21. The method of Claim 20, wherein the fluorescent probe is SYBR Green.

22. A method for detecting a feline leukemia virus gene in a DNA sample comprising the steps of:

(a) amplifying the DNA sample by polymerase chain reaction to produce polymerase chain reaction products, wherein the primers used in the polymerase chain reaction amplify the U3-coding region, and a DNA-specific oligonucleotide probe is used in the polymerase chain reaction wherein the probe comprises contiguous nucleotides of a nucleic acid sequence which is between and is exclusive of the primer recognition sequences; and

23. The method of Claim 22, wherein the primers comprise a nucleotide sequence of 5'-TTCTGCTATAAAACGAGCCATCAG-3' and 5'-GGCGGTCAAGTCTCAGCAAA-3'.

24. The method of Claim 22, wherein the probe is a U3-specific probe.

25. The method of Claim 24, wherein the probe comprises a nucleotide sequence of 5'-CCCAACGGGCGCGCAAGT-3'.

26. The method of Claim 24, wherein the probe further comprises:

(a) a fluorescent reporter label covalently linked to the 5' terminus of the probe; and (b) a quenching label covalently linked to the 3' terminus of the probe.

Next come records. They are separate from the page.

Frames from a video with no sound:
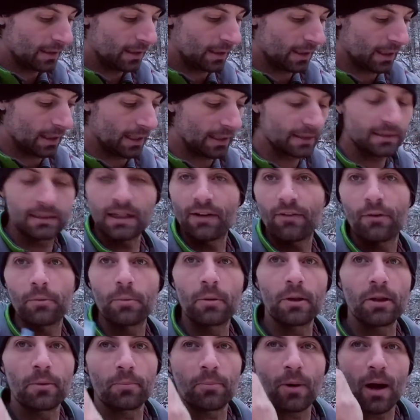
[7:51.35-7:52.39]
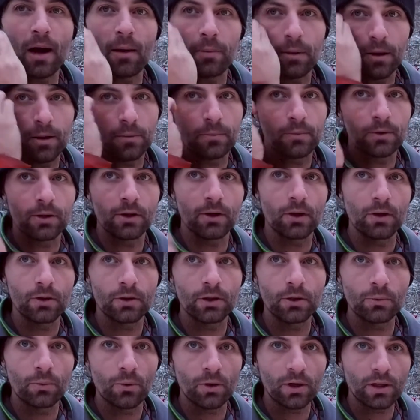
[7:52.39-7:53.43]
It's never been a problem. You know,
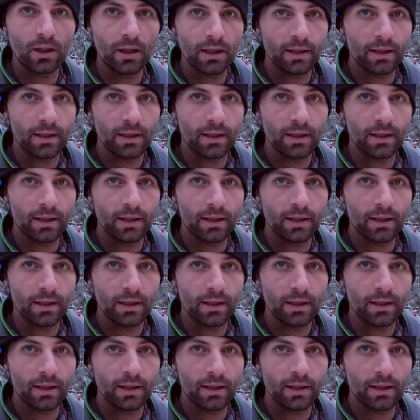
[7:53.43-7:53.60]
you work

27. A method for detecting a feline leukemia virus gene in an RNA sample comprising the steps of:

(a) translating the RNA to DNA by reverse transcriptase polymerase chain reaction; (b) amplifying the DNA by polymerase chain reaction; and

(c) detecting the amplified DNA, thereby detecting a feline leukemia virus gene.

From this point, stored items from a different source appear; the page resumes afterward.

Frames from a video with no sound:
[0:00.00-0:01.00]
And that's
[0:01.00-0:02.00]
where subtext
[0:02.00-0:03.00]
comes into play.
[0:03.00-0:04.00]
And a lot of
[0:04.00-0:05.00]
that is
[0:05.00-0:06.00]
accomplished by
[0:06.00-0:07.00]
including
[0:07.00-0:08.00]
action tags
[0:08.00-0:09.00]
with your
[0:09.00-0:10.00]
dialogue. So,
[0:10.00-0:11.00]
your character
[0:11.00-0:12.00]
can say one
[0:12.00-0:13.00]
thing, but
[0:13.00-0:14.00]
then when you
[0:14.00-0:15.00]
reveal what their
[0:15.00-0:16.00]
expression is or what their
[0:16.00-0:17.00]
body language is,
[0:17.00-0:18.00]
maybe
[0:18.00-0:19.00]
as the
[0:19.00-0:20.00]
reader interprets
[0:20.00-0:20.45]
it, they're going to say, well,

28. The method of Claim 27, wherein the steps of translation and amplification are performed in one reaction mixture.

29. An assay kit for screening for a feline leukemia virus gene in a DNA sample comprising polymerase chain reaction primers that amplify the DNA of the US- coding region by polymerase chain reaction.

30. The kit of Claim 29, wherein the primers comprise a nucleotide sequence of 5'-CAGCAGAAGTTTCAAGGC-3' and 5'-GAGGTTTATTCGTACACGG-3'.

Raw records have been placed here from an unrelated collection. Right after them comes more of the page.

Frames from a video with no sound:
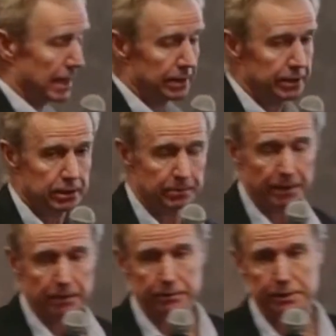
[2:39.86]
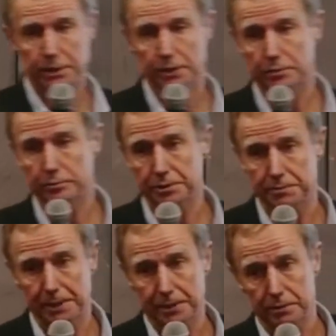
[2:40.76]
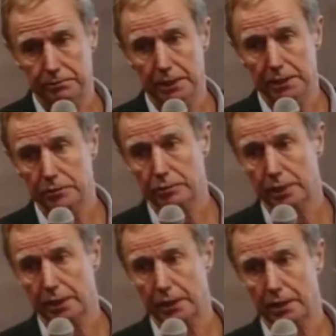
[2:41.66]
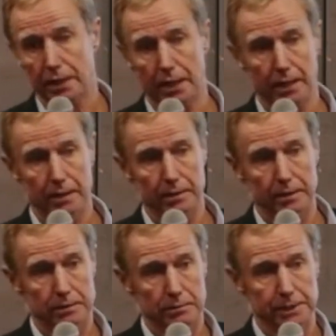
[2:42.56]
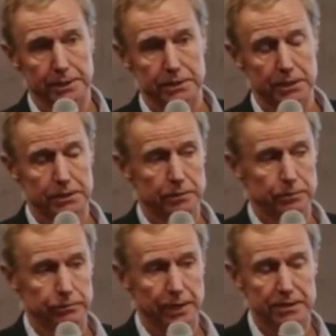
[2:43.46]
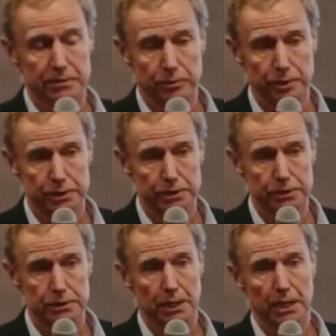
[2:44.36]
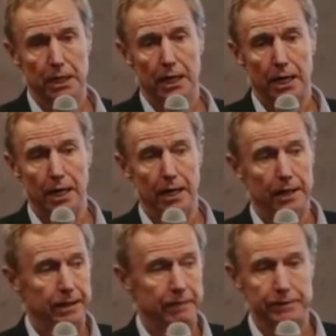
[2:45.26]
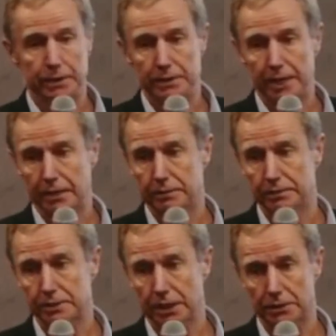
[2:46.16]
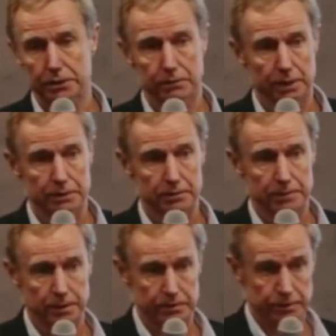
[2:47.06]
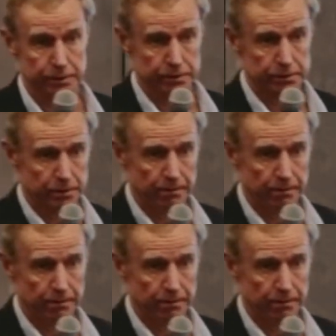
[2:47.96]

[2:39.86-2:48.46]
and then the bulk of the session will be spent on really talking. It will be a discussion, we'll raise some questions, and have an interactive discussion around some of those questions.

31. The kit of Claim 29, wherein at least one of the primers has a covalently attached label, said label being capable of binding a second moiety.

32. The kit of Claim 31 , further comprising an immobilized moiety capable of complexing with the primer label.

33. The kit of Claim 29, further comprising a probe for detecting the amplified DNA.

34. The kit of Claim 33, wherein the probe is a U3-specific probe.

35. The kit of Claim 33, wherein the probe is covalently linked to at least one detectable label.

36. The kit of Claim 35, wherein the detectable label is selected from the group consisting of fluorescent, luminescent, phosphorescent, colored, colorable, radioactive, immunoreactive, and NMR-detectable labels.

37. The kit of Claim 29, further comprising a fluorescent label specific for double-stranded DNA for quantitating amplified DNA.

38. The kit of Claim 29, further comprising a DNA-specific oligonucleotide probe, wherein the probe comprises contiguous nucleotides of a nucleic acid sequence which is between and is exclusive of the primer recognition sequences.

39. The kit of Claim 38, wherein the probe is a U3-specific probe.

40. The kit of Claim 39, wherein the probe further comprises:

(a) a fluorescent reporter label covalently linked to the 5' terminus of the probe; and

(b) a quenching label covalently linked to the 3' terminus of the probe.